### [EXERCISE REQUIREMENTS]
Keep the images out while you retype all of the data exactly.
* * * * * * *
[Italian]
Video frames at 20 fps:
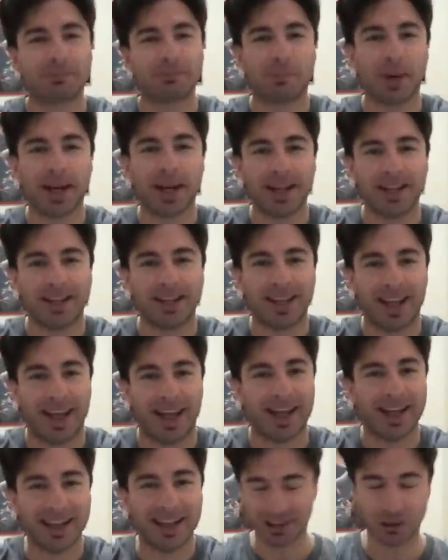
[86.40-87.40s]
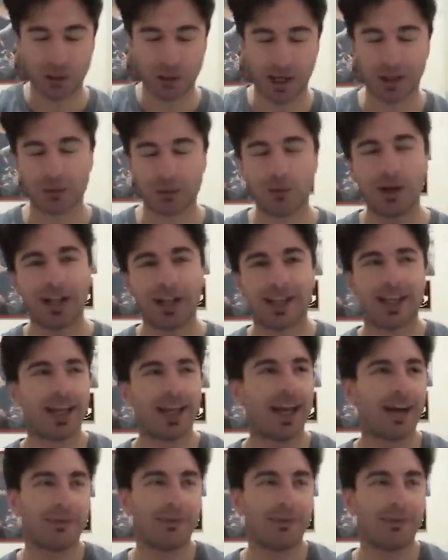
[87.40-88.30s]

sparite. Giocatori che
* * * * * * *
### [YOUR RESPONSE]
[Italian]
Video frames at 20 fps:
[86.40-87.40s]
[87.40-88.30s]

sparite. Giocatori che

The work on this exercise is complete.